> [TASK]:
In the entries below, how many lines hold the string "frames"? Answer with the number only.

> [MATERIAL FOR THIS EXERCISE]:
□ □ □

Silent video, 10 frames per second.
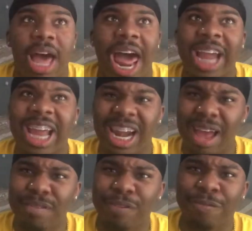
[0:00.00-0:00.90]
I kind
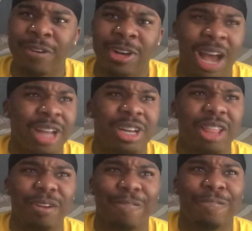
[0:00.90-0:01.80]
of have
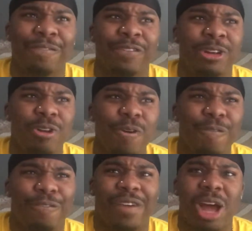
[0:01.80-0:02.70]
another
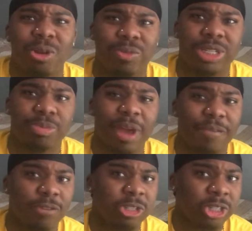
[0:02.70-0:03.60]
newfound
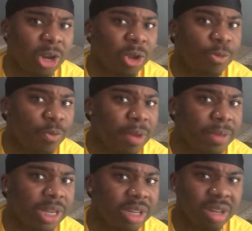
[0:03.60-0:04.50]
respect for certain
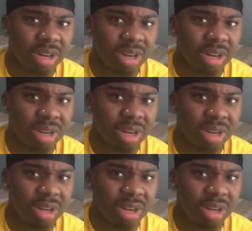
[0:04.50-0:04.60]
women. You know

□ □ □

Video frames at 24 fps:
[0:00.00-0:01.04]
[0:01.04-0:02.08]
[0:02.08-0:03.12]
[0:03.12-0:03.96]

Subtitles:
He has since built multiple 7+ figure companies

□ □ □

> [RESPONSE]:
2